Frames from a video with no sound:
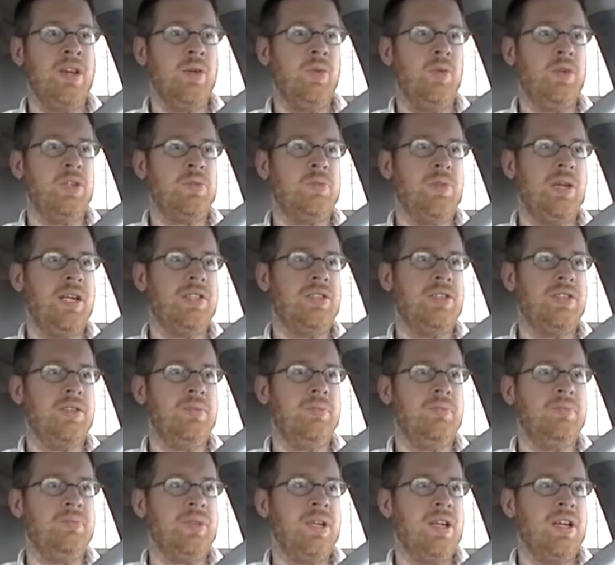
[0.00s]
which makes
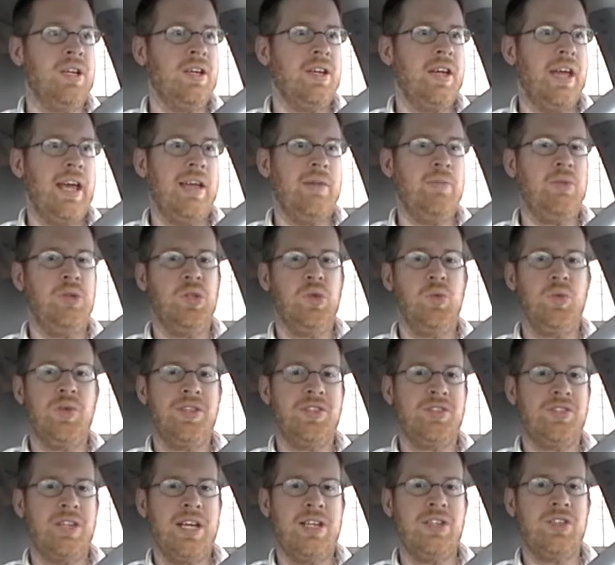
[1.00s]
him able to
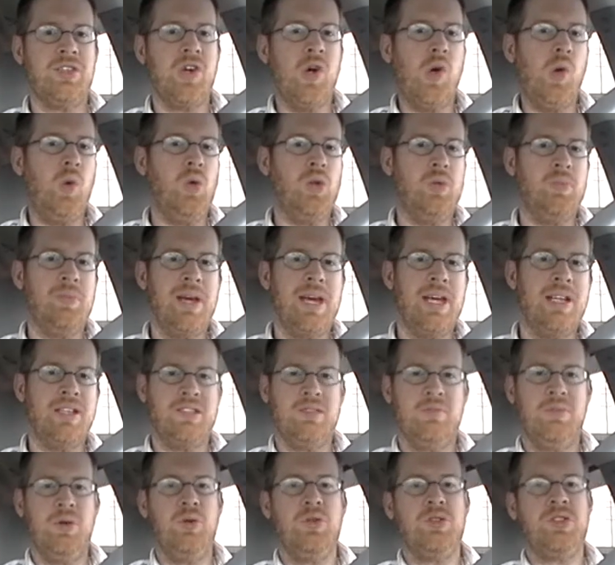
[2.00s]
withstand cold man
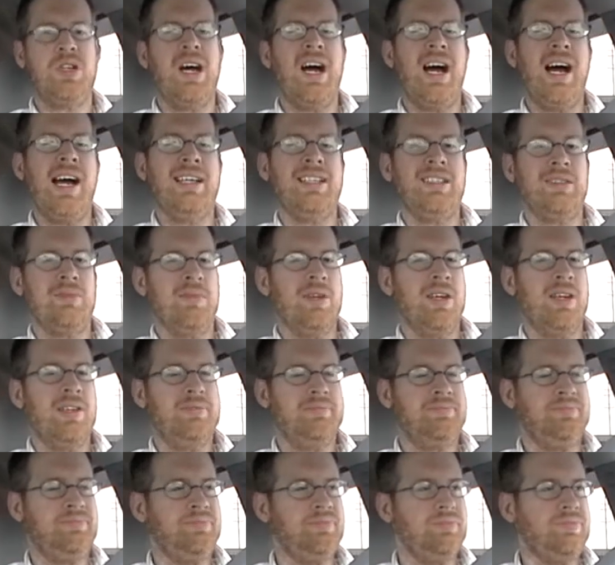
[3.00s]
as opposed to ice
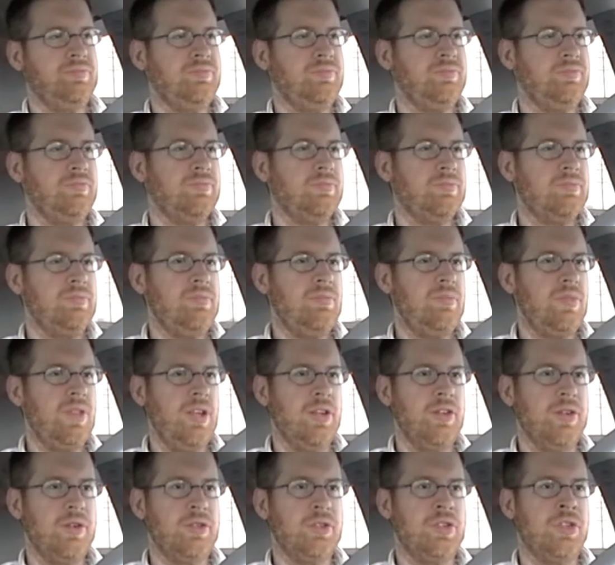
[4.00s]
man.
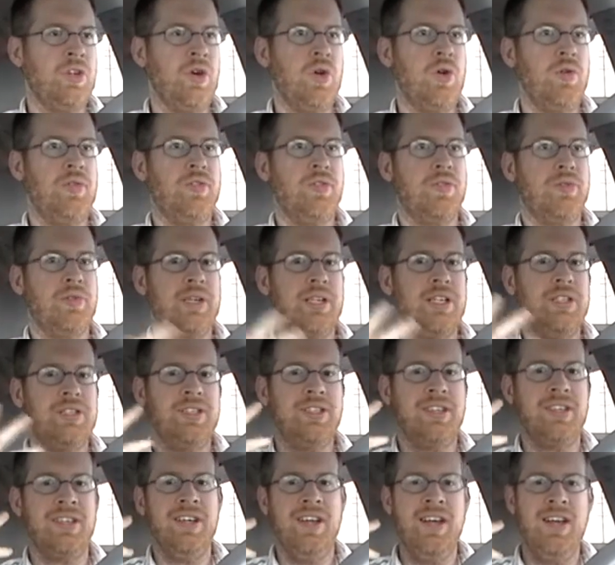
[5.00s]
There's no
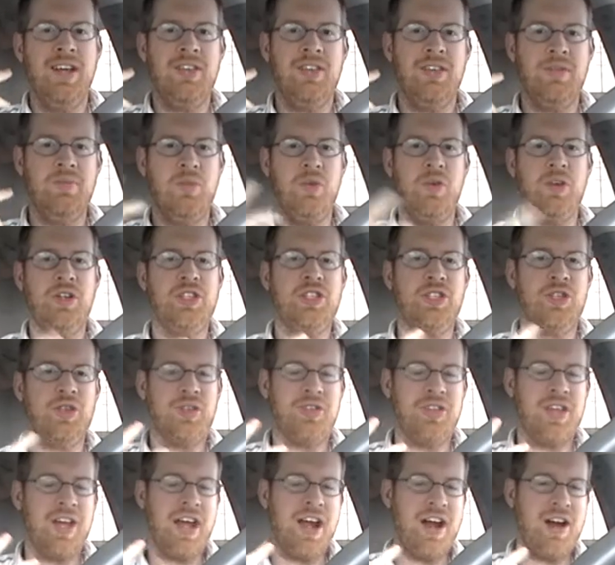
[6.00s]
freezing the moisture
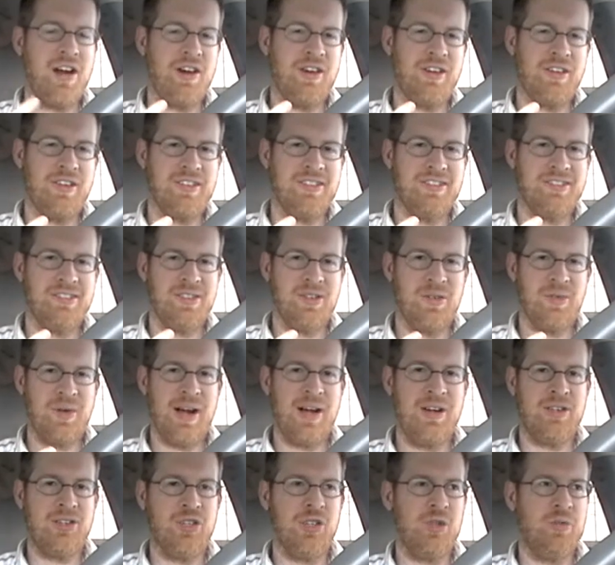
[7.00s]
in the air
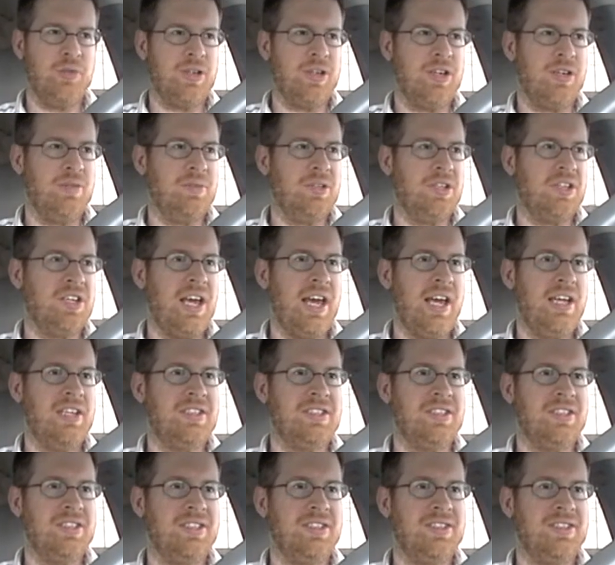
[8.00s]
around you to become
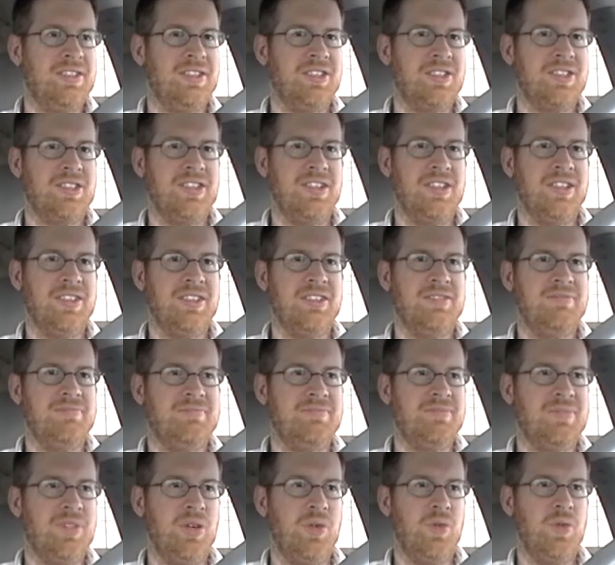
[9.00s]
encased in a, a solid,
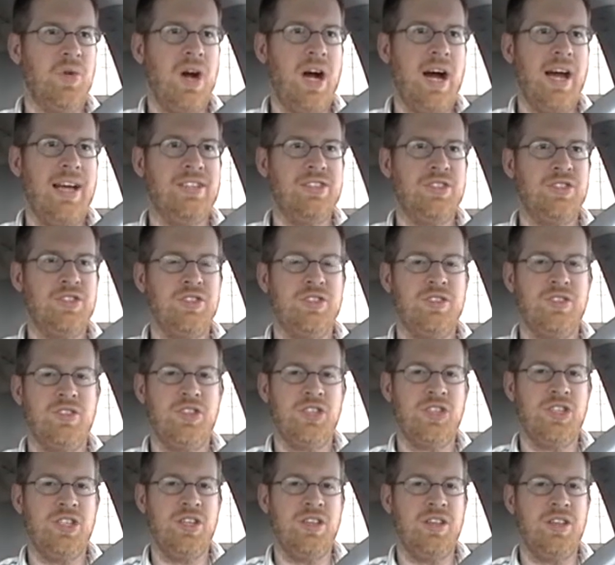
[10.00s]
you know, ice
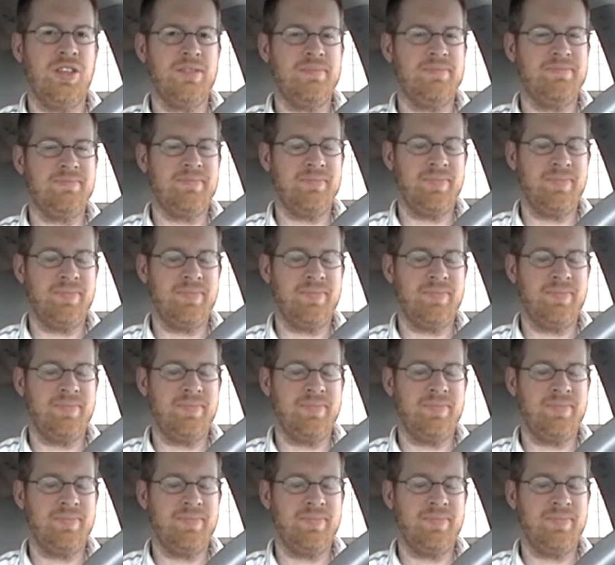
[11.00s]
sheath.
━━━━━━━━
-- TASK REQUIREMENTS --
Reproduce every record above exactly, but leave out the pictures.

-- RESULT FOR THIS EXERCISE --
Frames from a video with no sound:
[0.00s]
which makes
[1.00s]
him able to
[2.00s]
withstand cold man
[3.00s]
as opposed to ice
[4.00s]
man.
[5.00s]
There's no
[6.00s]
freezing the moisture
[7.00s]
in the air
[8.00s]
around you to become
[9.00s]
encased in a, a solid,
[10.00s]
you know, ice
[11.00s]
sheath.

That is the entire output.